My task is to write a function, which aims to calculate logarithms of given variables (vars
) in a given data set (dset
) by levels of a declared variable (byvar
). If the minimum of a given variable for a given level of byvar
is greater than 0, a simple natural logarithm is calculated.
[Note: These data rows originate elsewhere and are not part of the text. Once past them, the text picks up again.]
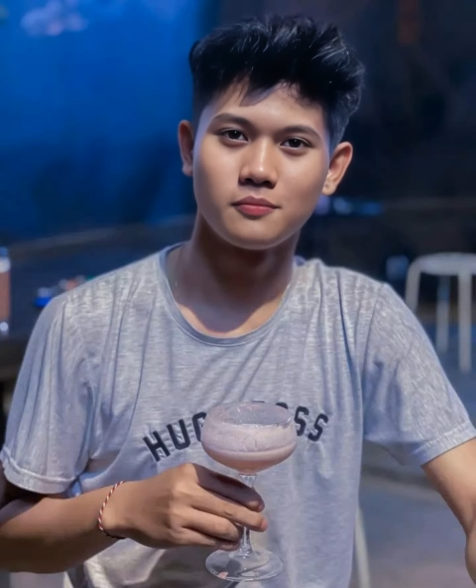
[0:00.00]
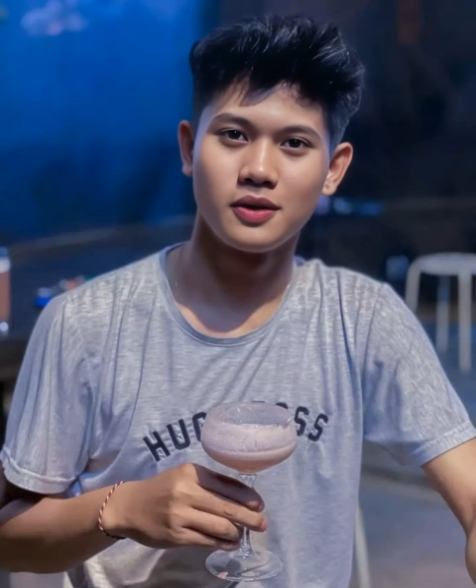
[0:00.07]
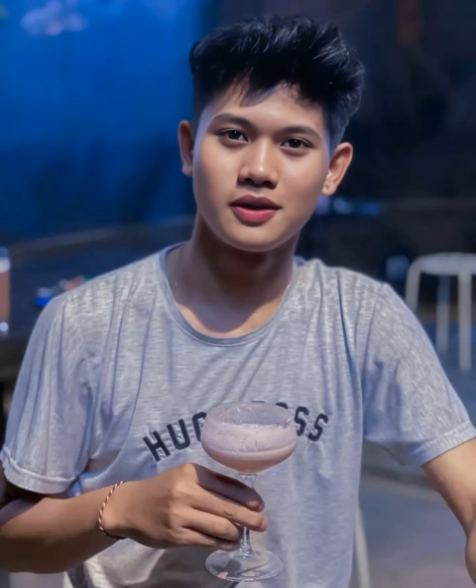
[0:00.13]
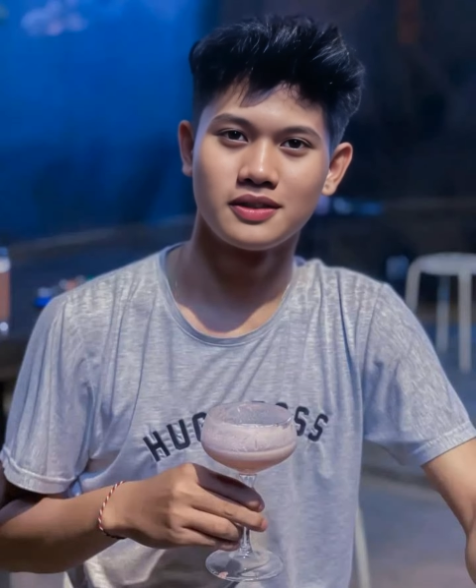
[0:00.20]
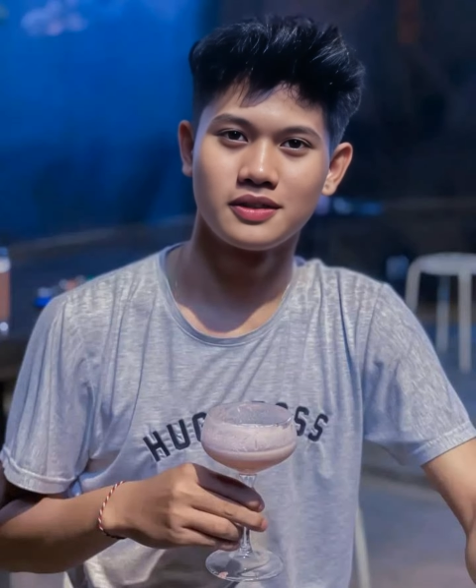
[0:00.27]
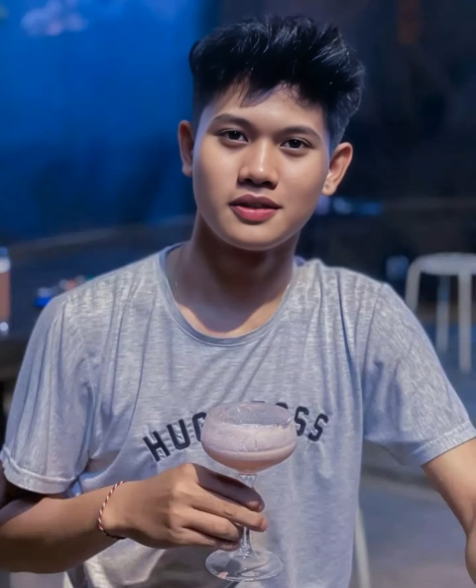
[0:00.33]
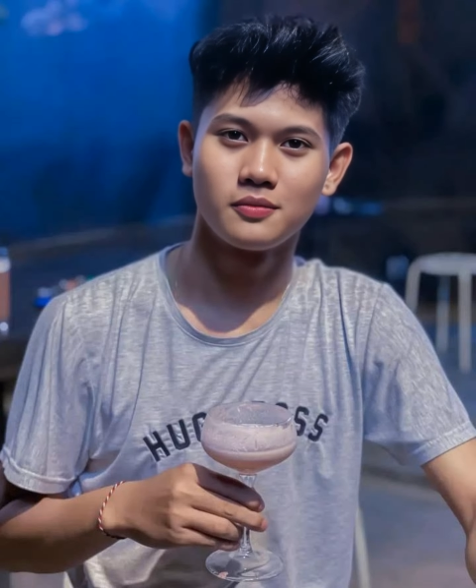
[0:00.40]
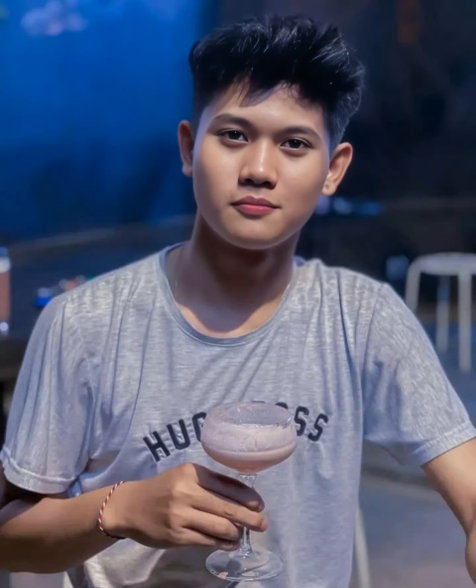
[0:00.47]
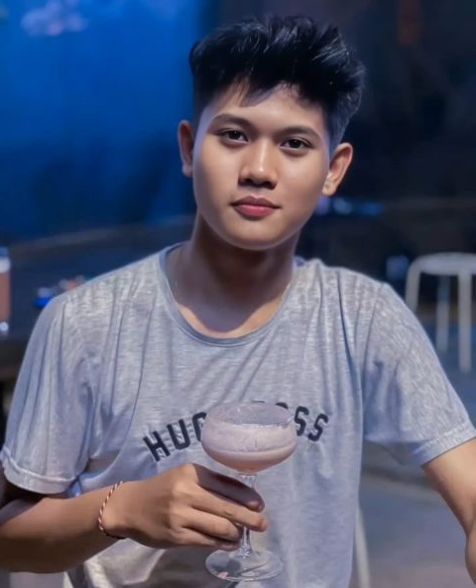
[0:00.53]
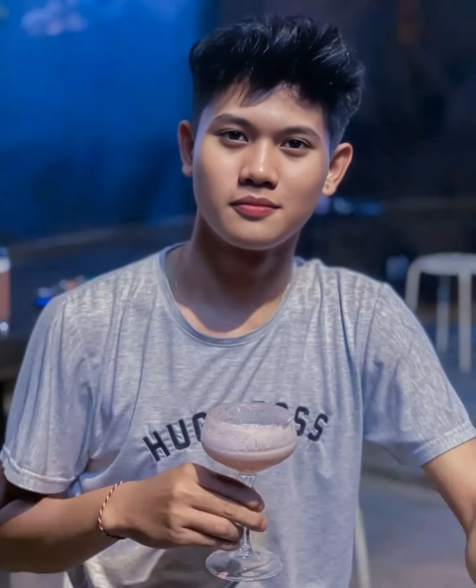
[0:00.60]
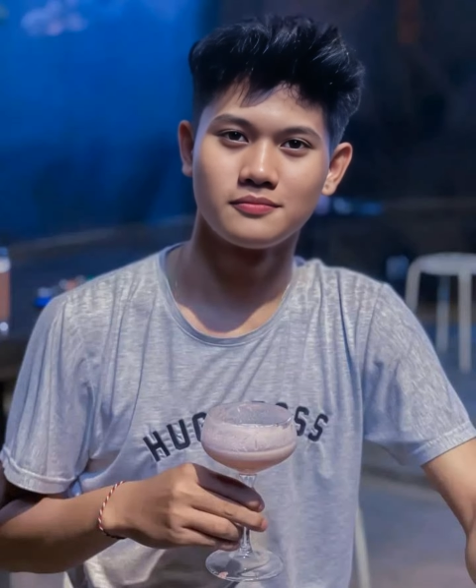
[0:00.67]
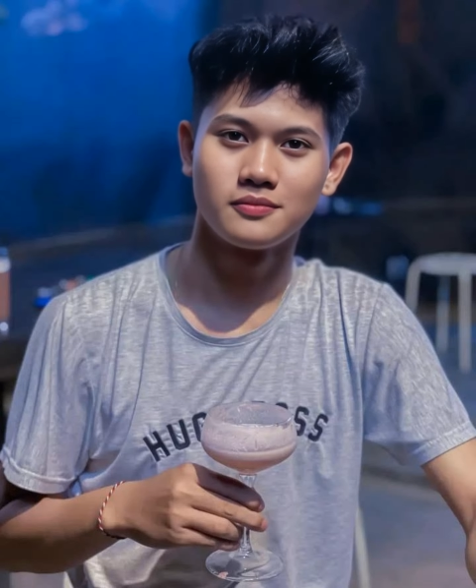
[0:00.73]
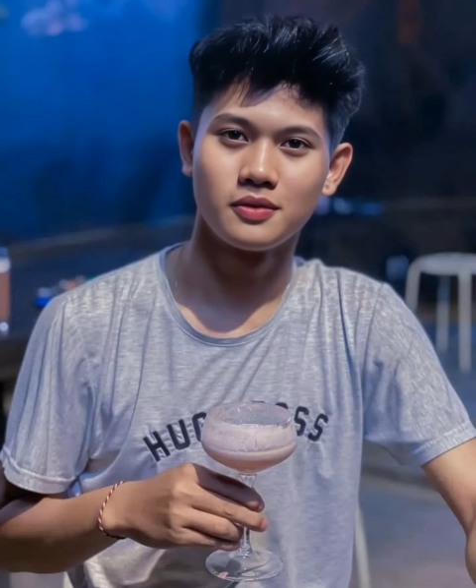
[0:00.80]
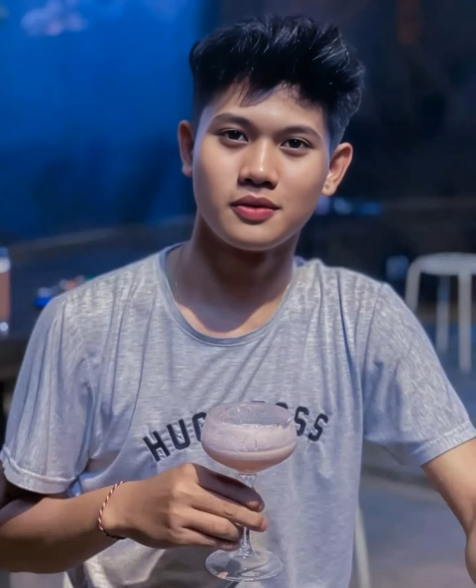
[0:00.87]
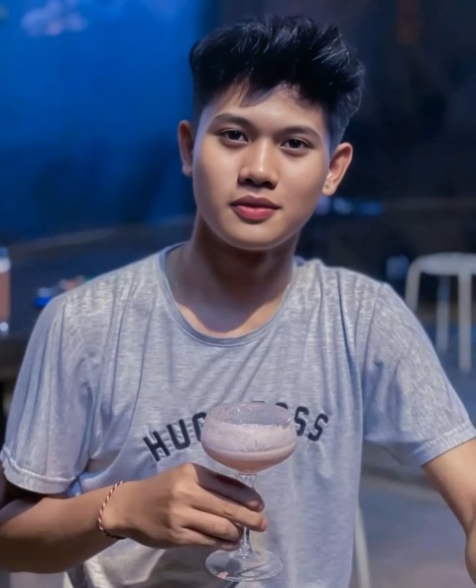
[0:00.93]
marketer
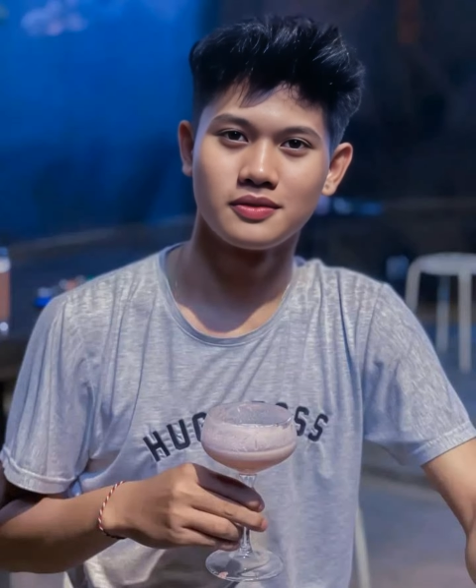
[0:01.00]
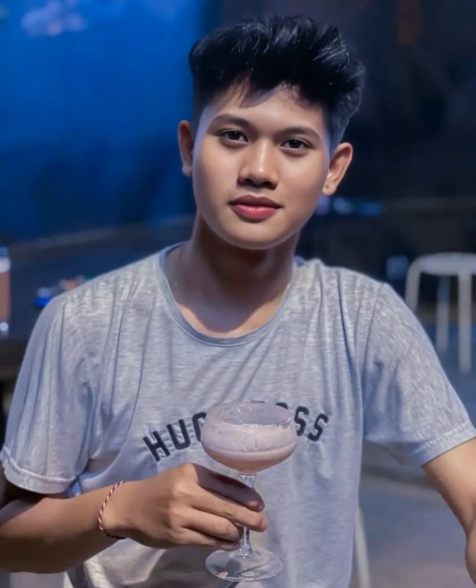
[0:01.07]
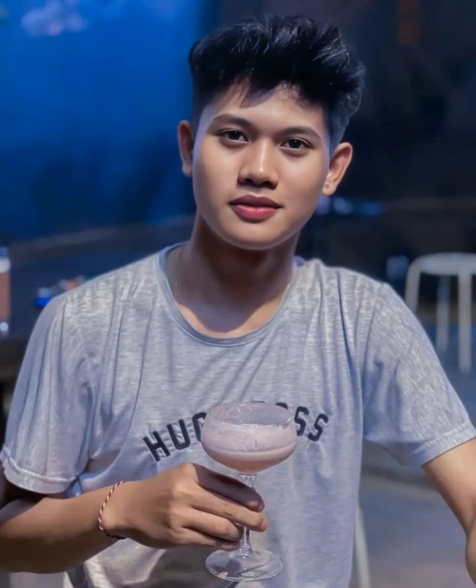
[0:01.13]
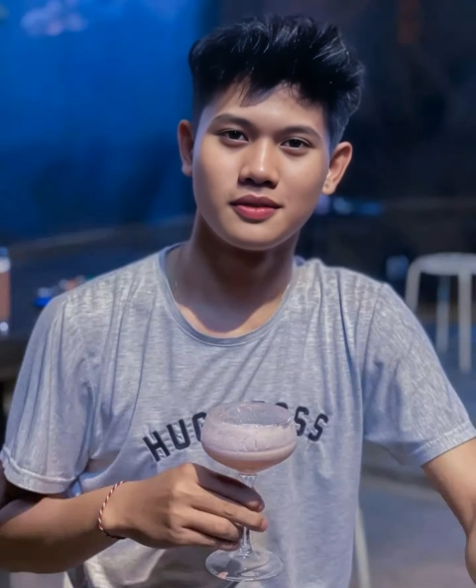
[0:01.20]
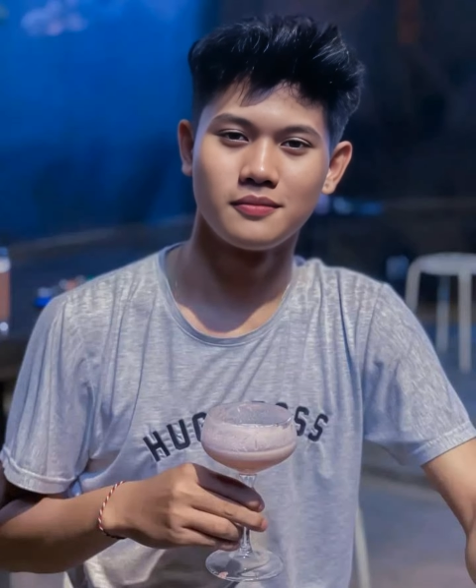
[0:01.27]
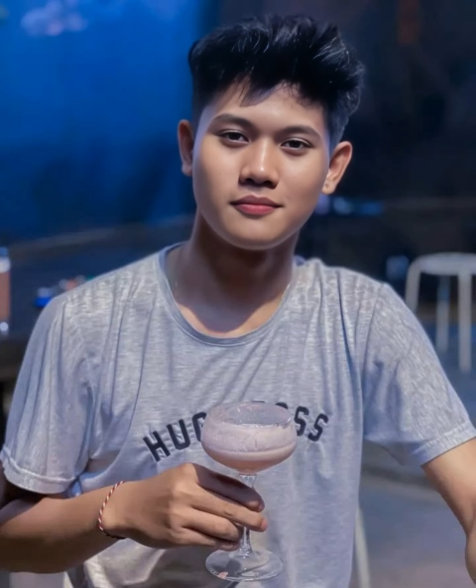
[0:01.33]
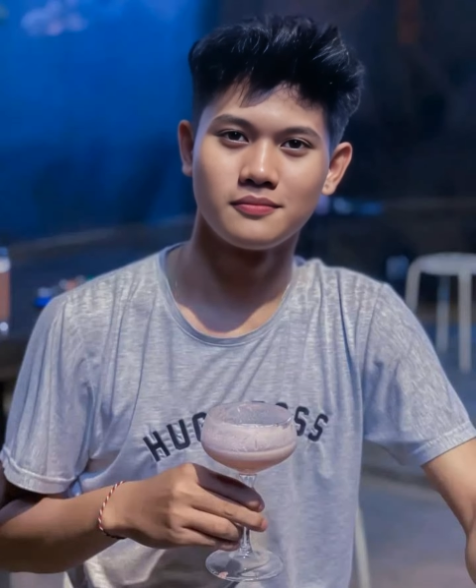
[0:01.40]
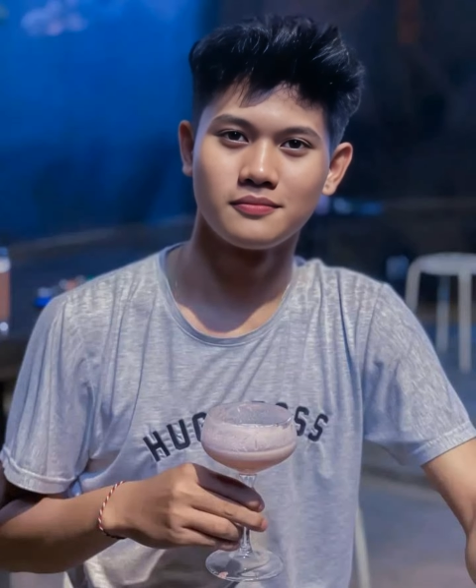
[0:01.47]
prefers.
Otherwise, new value of a given variable for a given segment is calculated as:
new.value = log(old.value + 1 + abs(min.value.of.given.var.for.given.level)
In order to achieve this, I wrote such a code (for a reproducible example):
set.seed(1234567)
data(iris)
iris$random <- rnorm(nrow(iris), 0, 1)
log.vars <- function(dset, vars, byvar, verbose = F){
# a loop by levels of "byvar"
for(i in 1:length(unique(dset[[byvar]]))){
if(verbose == T){
print(paste0("------ level=", unique(dset[[byvar]])[i], "----"))
}
# a loop by variables in "vars"
for(j in 1:length(vars)){
min.var <- min(dset[[vars[j]]][dset[[byvar]] == unique(dset[[byvar]])[i]])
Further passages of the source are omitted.